** Task description **
The data that follows is to be copied exactly, with each image removed.

** Exercise inputs **
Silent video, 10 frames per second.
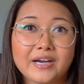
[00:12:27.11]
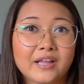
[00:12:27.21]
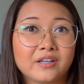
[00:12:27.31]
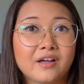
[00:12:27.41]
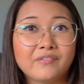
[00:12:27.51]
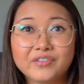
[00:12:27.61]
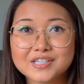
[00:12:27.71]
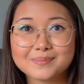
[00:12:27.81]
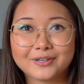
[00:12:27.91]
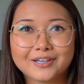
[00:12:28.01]
And I loved
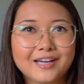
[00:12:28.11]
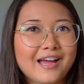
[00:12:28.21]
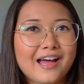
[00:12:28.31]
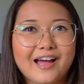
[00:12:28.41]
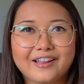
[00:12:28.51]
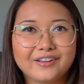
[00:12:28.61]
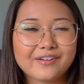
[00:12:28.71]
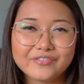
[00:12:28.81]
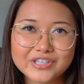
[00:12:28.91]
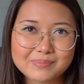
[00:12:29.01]
this book. I
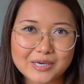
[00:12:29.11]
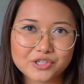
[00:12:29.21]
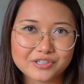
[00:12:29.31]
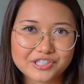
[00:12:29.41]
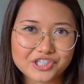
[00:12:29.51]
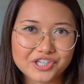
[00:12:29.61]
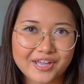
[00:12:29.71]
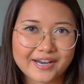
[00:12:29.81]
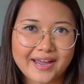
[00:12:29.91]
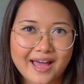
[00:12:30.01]
love the special
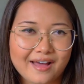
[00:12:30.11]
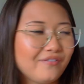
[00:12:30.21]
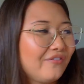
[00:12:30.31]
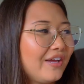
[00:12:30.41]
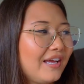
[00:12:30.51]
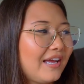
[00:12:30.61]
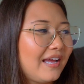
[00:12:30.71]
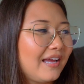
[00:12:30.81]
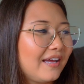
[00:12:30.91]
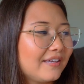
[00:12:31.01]
edition that I have,
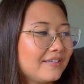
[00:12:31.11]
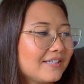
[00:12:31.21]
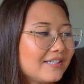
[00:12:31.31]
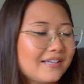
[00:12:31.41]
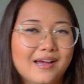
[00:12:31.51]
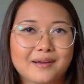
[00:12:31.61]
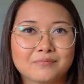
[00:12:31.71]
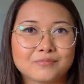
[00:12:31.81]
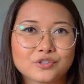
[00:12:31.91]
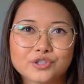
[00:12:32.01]
and
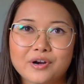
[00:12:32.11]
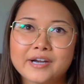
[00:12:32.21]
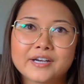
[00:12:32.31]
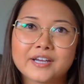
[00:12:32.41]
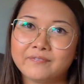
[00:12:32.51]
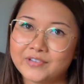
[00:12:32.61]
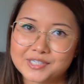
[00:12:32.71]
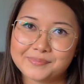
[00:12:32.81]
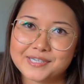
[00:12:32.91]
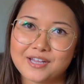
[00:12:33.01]
I'm trying to
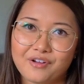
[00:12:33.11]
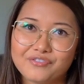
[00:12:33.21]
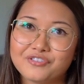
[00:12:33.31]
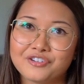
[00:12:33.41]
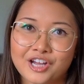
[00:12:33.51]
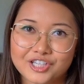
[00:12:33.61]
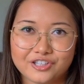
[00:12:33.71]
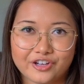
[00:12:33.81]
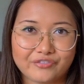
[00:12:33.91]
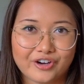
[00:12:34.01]
convince myself not
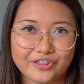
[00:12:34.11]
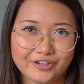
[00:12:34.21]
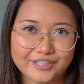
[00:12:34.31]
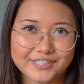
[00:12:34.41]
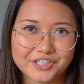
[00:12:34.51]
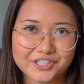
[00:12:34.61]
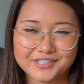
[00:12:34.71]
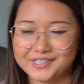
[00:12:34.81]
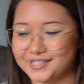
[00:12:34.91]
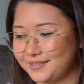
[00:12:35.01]
to look for other
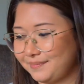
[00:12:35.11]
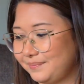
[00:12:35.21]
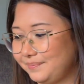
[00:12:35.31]
editions.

** Worked solution **
Silent video, 10 frames per second.
[00:12:27.11]
[00:12:27.21]
[00:12:27.31]
[00:12:27.41]
[00:12:27.51]
[00:12:27.61]
[00:12:27.71]
[00:12:27.81]
[00:12:27.91]
[00:12:28.01]
And I loved
[00:12:28.11]
[00:12:28.21]
[00:12:28.31]
[00:12:28.41]
[00:12:28.51]
[00:12:28.61]
[00:12:28.71]
[00:12:28.81]
[00:12:28.91]
[00:12:29.01]
this book. I
[00:12:29.11]
[00:12:29.21]
[00:12:29.31]
[00:12:29.41]
[00:12:29.51]
[00:12:29.61]
[00:12:29.71]
[00:12:29.81]
[00:12:29.91]
[00:12:30.01]
love the special
[00:12:30.11]
[00:12:30.21]
[00:12:30.31]
[00:12:30.41]
[00:12:30.51]
[00:12:30.61]
[00:12:30.71]
[00:12:30.81]
[00:12:30.91]
[00:12:31.01]
edition that I have,
[00:12:31.11]
[00:12:31.21]
[00:12:31.31]
[00:12:31.41]
[00:12:31.51]
[00:12:31.61]
[00:12:31.71]
[00:12:31.81]
[00:12:31.91]
[00:12:32.01]
and
[00:12:32.11]
[00:12:32.21]
[00:12:32.31]
[00:12:32.41]
[00:12:32.51]
[00:12:32.61]
[00:12:32.71]
[00:12:32.81]
[00:12:32.91]
[00:12:33.01]
I'm trying to
[00:12:33.11]
[00:12:33.21]
[00:12:33.31]
[00:12:33.41]
[00:12:33.51]
[00:12:33.61]
[00:12:33.71]
[00:12:33.81]
[00:12:33.91]
[00:12:34.01]
convince myself not
[00:12:34.11]
[00:12:34.21]
[00:12:34.31]
[00:12:34.41]
[00:12:34.51]
[00:12:34.61]
[00:12:34.71]
[00:12:34.81]
[00:12:34.91]
[00:12:35.01]
to look for other
[00:12:35.11]
[00:12:35.21]
[00:12:35.31]
editions.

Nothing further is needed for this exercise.